Hundreds of Inland Empire residents gathered for rallies and marches on Saturday in opposition of Donald Trump, who only a day before was inaugurated as 45th President of the United States.
The events, which included a ‘Rally Against Hate’ in San Bernardino and a ‘Inland Resistance’ march in Downtown Ontario, called for collective action against a climate of hate they say has been instigated by the new commander-in-chief.
“The fear is real,” said Inland Congregations United for Change Executive Director Tom Dolan to about 80 people gathered outside the San Bernardino City Unified School District Board of Education building. “We have to go back to work. Let’s resist the hate–the white supremacist structures that throughout history have held our people down.”
Whereas millions across the U.S. and world held rallies and demonstrations to alert Trump of their resistance, immigrant rights organizers, environmentalists, and educators in the Inland Empire focused on domestic plans that may alleviate community concerns of mass deportations and civil rights violations.

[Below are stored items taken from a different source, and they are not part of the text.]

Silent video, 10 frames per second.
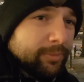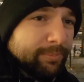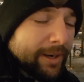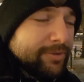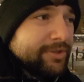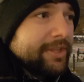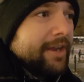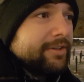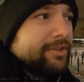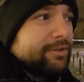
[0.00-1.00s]
browser
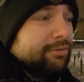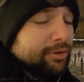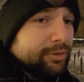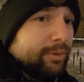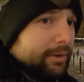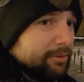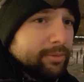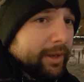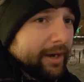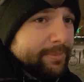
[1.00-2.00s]
standards and so forth,
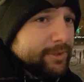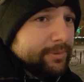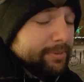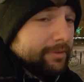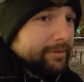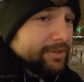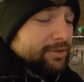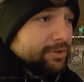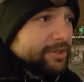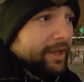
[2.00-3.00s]
you can absolutely build
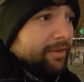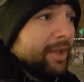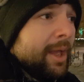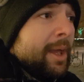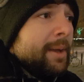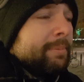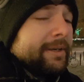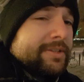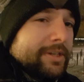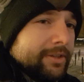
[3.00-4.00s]
this yourself.
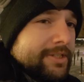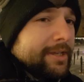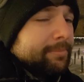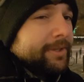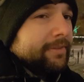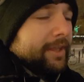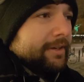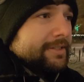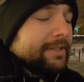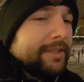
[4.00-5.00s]
But it's not something
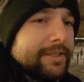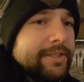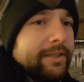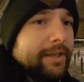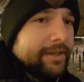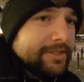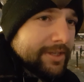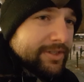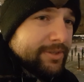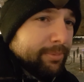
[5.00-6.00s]
that is easily
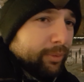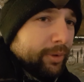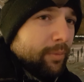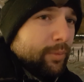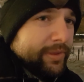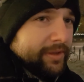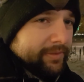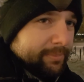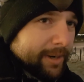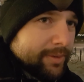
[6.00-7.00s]
accessible
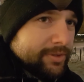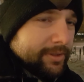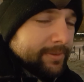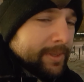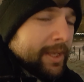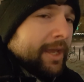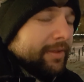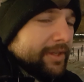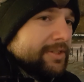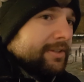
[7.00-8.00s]
within the browser.
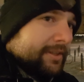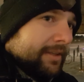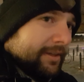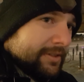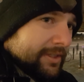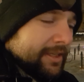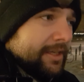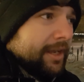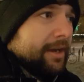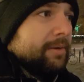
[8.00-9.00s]
And that's the thing that is
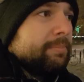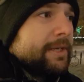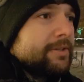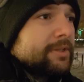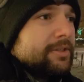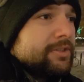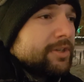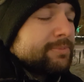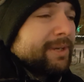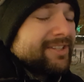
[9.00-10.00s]
key here. Because
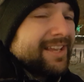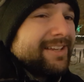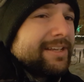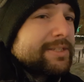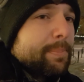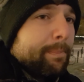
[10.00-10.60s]
just because it isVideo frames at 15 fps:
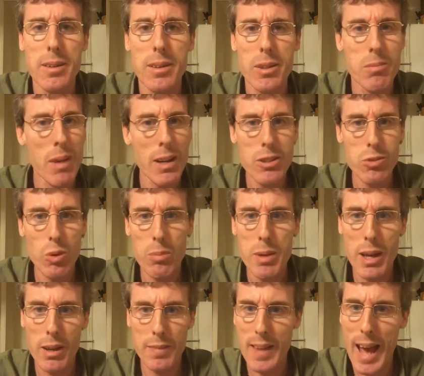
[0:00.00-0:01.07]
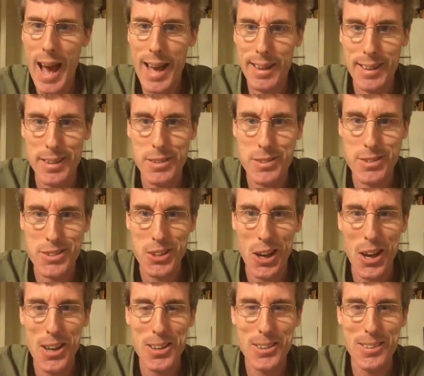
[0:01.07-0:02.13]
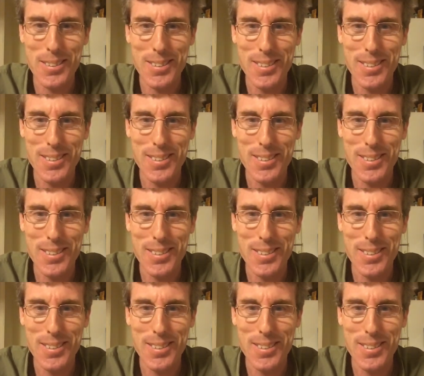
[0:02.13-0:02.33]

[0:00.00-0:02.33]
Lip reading: you might as well be on the Atkins diet?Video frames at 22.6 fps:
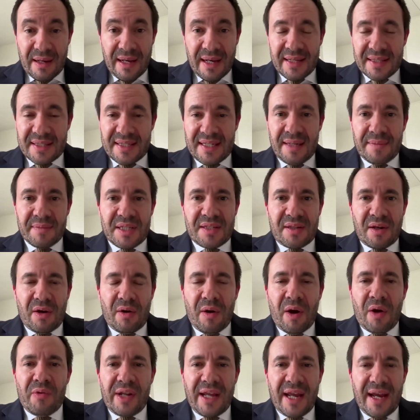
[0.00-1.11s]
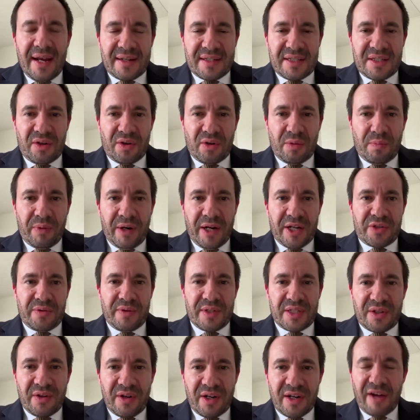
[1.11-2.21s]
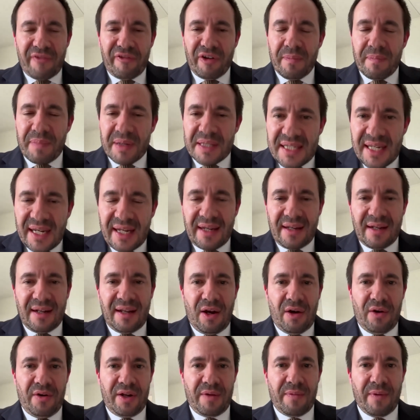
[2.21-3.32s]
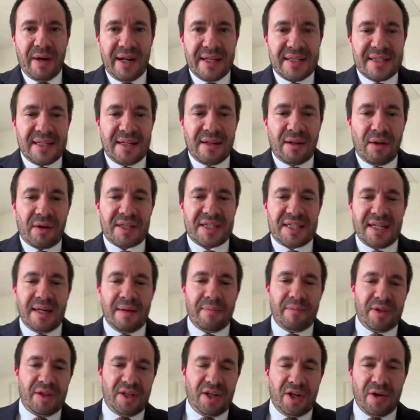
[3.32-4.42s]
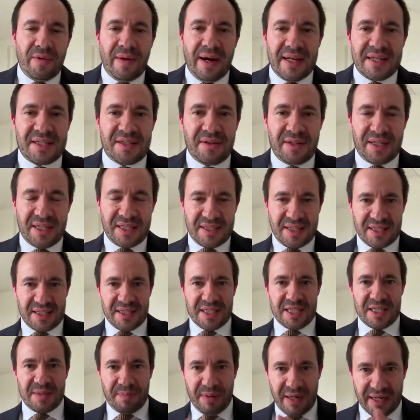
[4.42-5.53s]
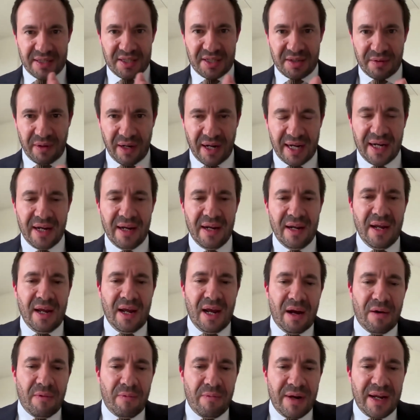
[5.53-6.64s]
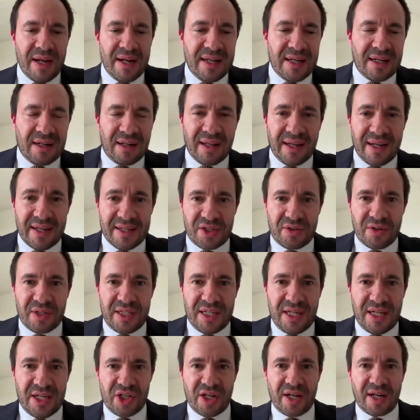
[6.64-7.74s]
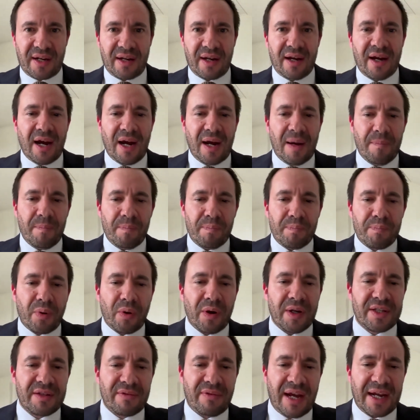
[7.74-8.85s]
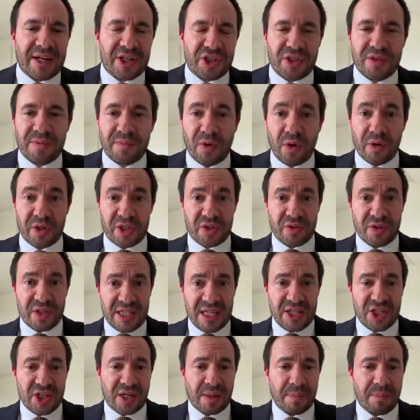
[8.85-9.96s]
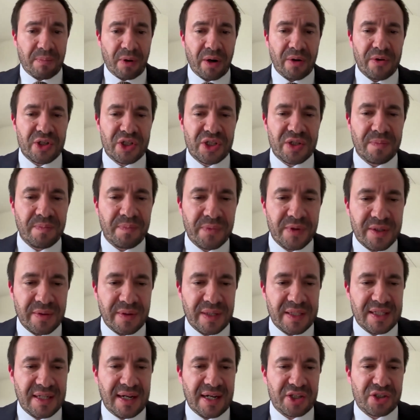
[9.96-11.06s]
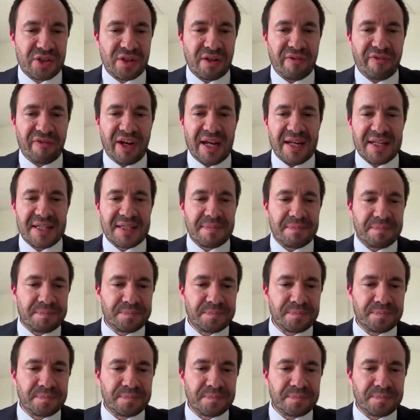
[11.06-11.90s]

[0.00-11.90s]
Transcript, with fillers: It seems as though only external pressure is good enough, and particularly only when it's in lockstep with the U S. So this doesn't speak to a, a really clear strategic um, point of action or strategic approach to international affairs.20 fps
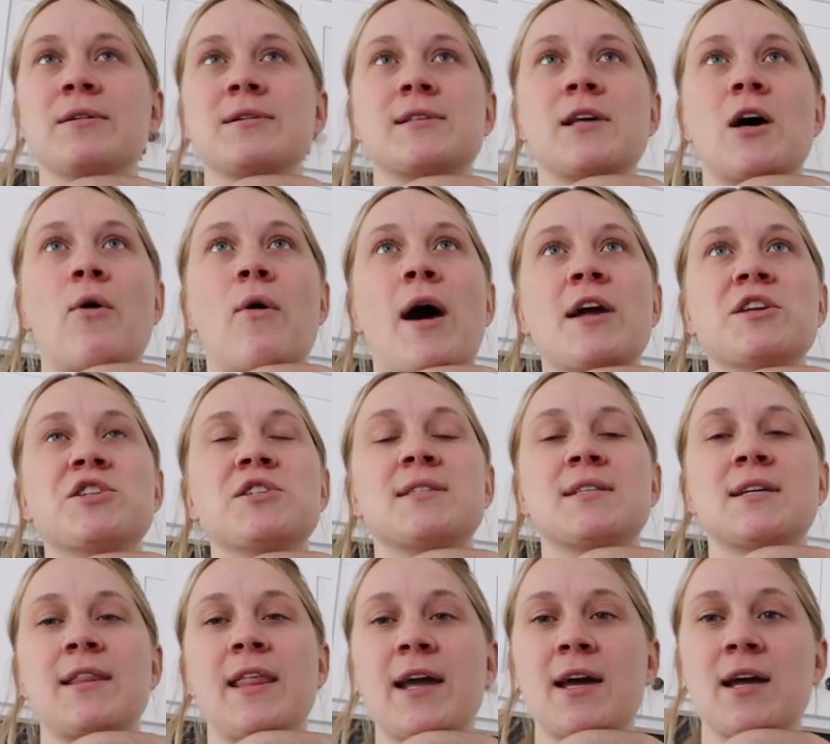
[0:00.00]
So I just
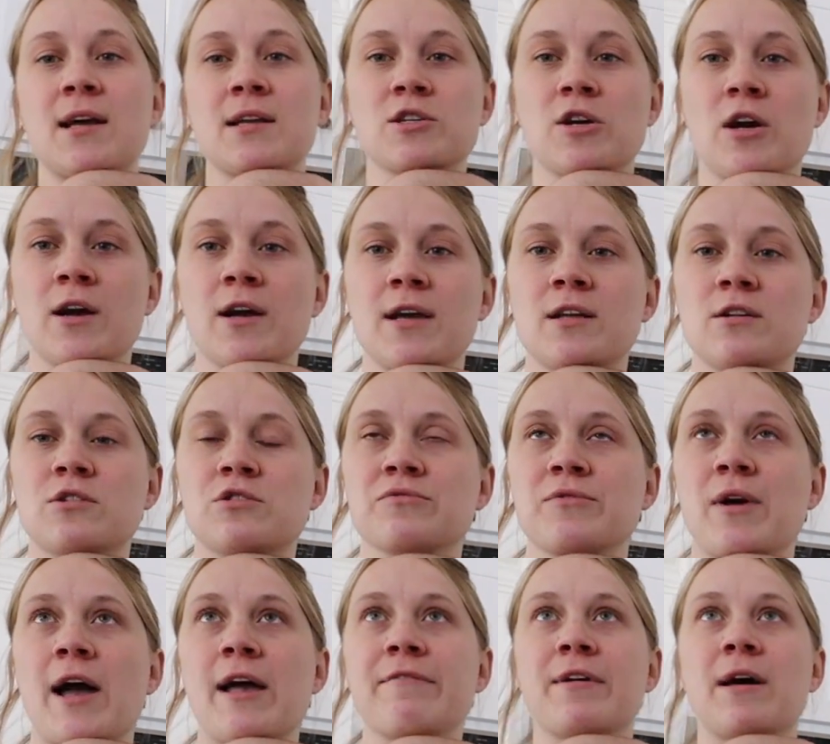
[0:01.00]
did like a Target
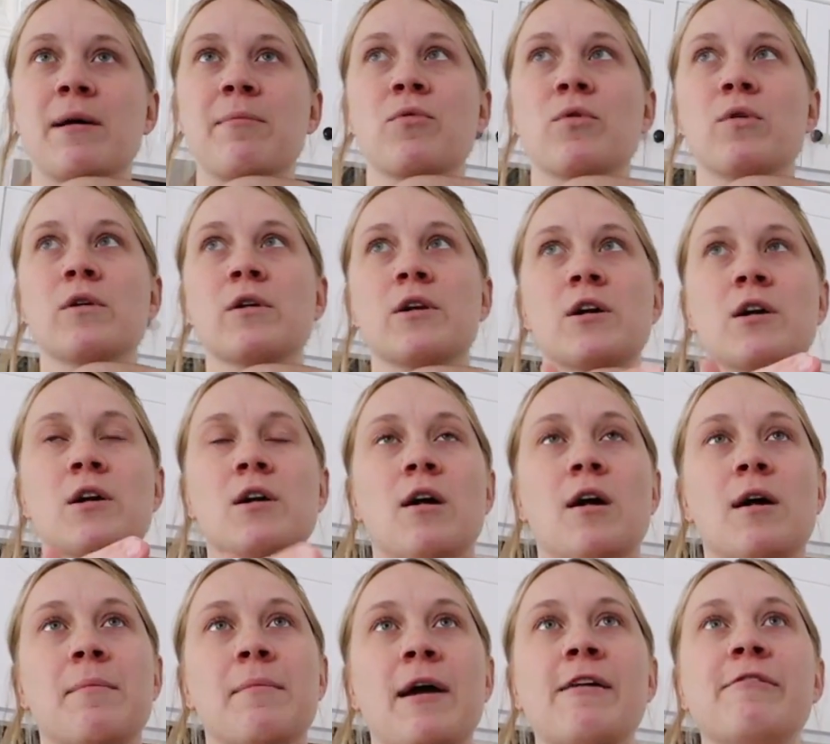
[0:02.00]
drive up order
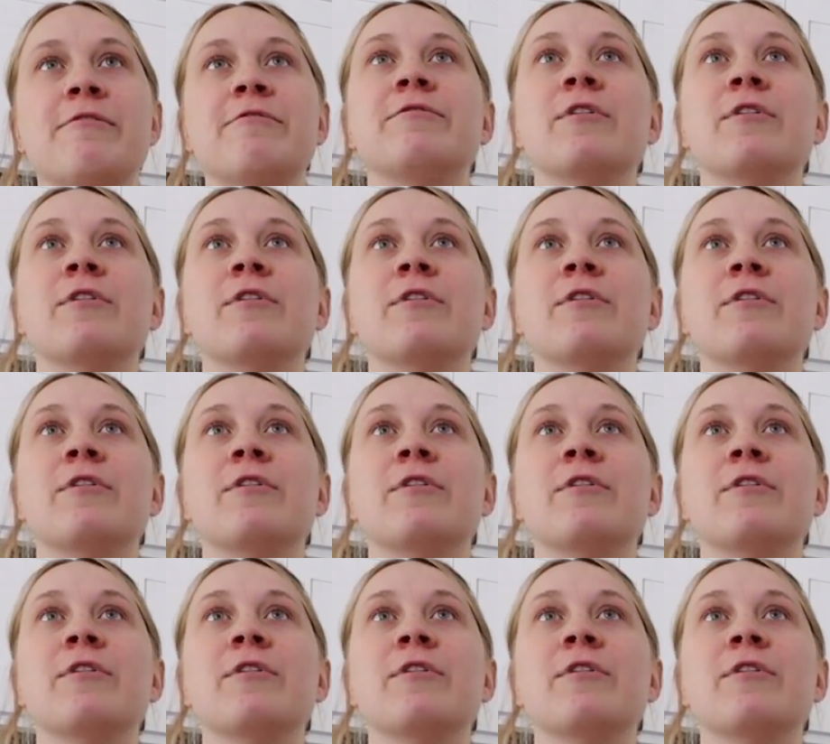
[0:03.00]
on my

San Bernardino City Unified School District Superintendent Dr. Dale Marsden and board member Abigail Medina spoke on a recent resolution they championed to make district campuses ‘safe zones’. The resolution emphasizes the district’s commitment to providing safe learning environments to every student, regardless of immigration status, ethnicity, race, religion, or sexual orientation, among other categories, according to a press statement.
Medina urged families to join the united effort to defend the rights of all students.
“It’s about unity,” she said. “It is about providing opportunities, regardless of where they come from.”
In Ontario, people gathered outside City Hall to urge councilmembers to declare the area a sanctuary city. Advocates say the decision, which would provide legal protections to undocumented immigrants, can serve as a model for the rest of the region.
Nonetheless, some immigrants believe striving for long term solutions will provide more stability.
“We have to push for more permanent solutions for our community,” said Inland Empire Immigrant Youth Coalition member Zahian Vidal, 17. “It’s important for us to get our voices heard and be an example for others that want to contribute to making the world a safe and better place.”
Steve Lopez, 42, of Chino participated in the rally and march in Ontario because he believes it’s “common sense.”
“People are being fooled by this con artist,” Lopez said of Trump. “They should know better.”
The former gang member is convinced that change can only come from within struggling communities, such as Chino, Ontario, and San Bernardino, and not from self-absorbed leadership.
“I used to gang bang here, only to shoot at my own people,” he said. “I thought I was doing something, but I was lost. Now I’m here fighting for people’s rights. We need to fight for justice.”
Rosalind Bresnahan of San Bernardino said she protested on Saturday to fight against Trump’s anti-minority and autocratic agenda.
“Trump said he was going to drain the swamp,” expressed Bresnahan on the President’s promise to rid Washington D.C. of bureaucratic corruption. “He’s doing the exact opposite of what he’s telling his supporters. We have to build a movement of resistance.”